‘They’d come to take our heads’: the surfing daredevils who risked everything for the perfect wave

‘They’d come to take our heads’: the surfing daredevils who risked everything for the perfect wave

Point of Change is a beautiful, gripping, thought-provoking film about two surf explorers who ‘discovered’ a world-class breaker on a remote island. Did they cause its ruin?

In 1975, two Australian surfers thought they had discovered the holy grail: the perfect wave. Kevin Lovett and John Geisel were at the southernmost tip of Nias, a tiny island just to the west of Sumatra in Indonesia. But during their first fortnight of carving up the then unknown right-hand point break at Lagundri Bay, a miraculous gyre that spat the pair out of ridiculously long-lasting barrels, they were hounded on the shore by sinister figures wearing bird-feather cloaks.
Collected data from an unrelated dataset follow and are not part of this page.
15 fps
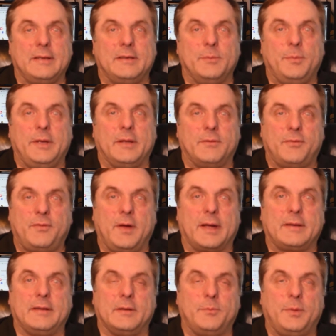to be
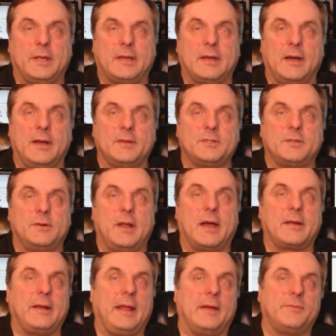infected because they're not
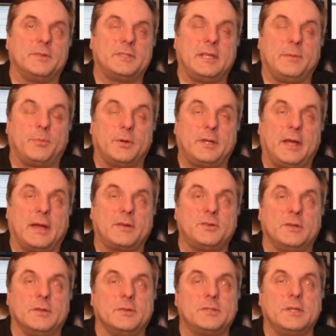going to have the same
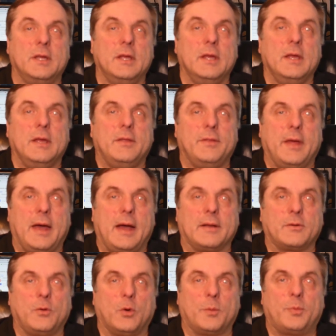protections that
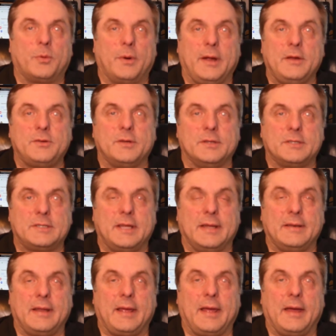corporations
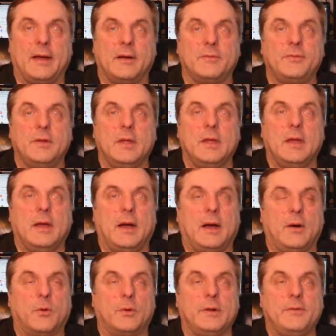tend to have,
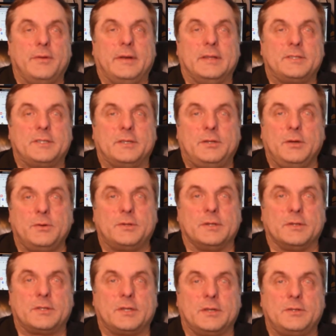or even
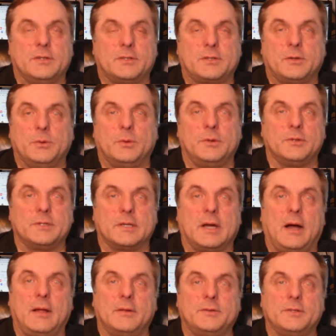institutions such as schools and
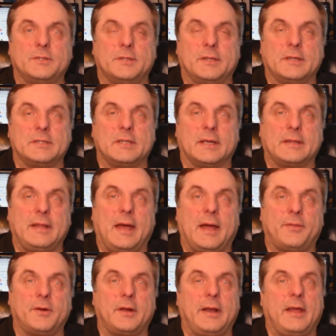colleges and things like
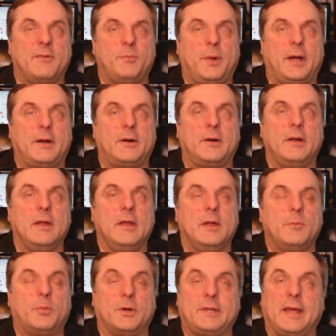that. They're going to have better
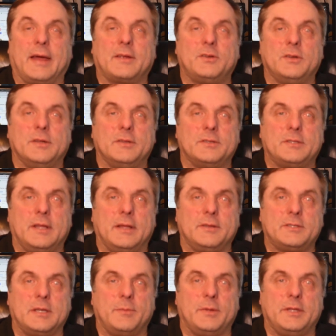protections than
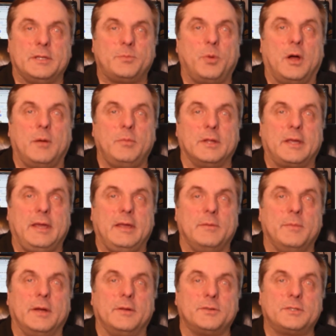some of these public
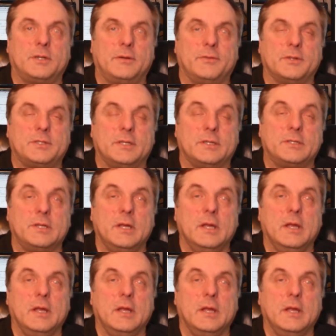email services.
When one of them, with burning red eyes, came closer, a friendly local explained what the deal was. “He was supposedly discussing how to kill us,” recalls Lovett. “They said they’d come to take heads.”

In a more typical surf film, the discovery of a world-class break in a malaria-infested backwater with a history of head collection would be the starting point for a gnarly wave-riding version of Apocalypse Now. Instead, Point of Change charts the long-term effects on Lagundri Bay of Lovett and Geisel’s expedition. In short: it was less Endless Summer and more endless consumerism.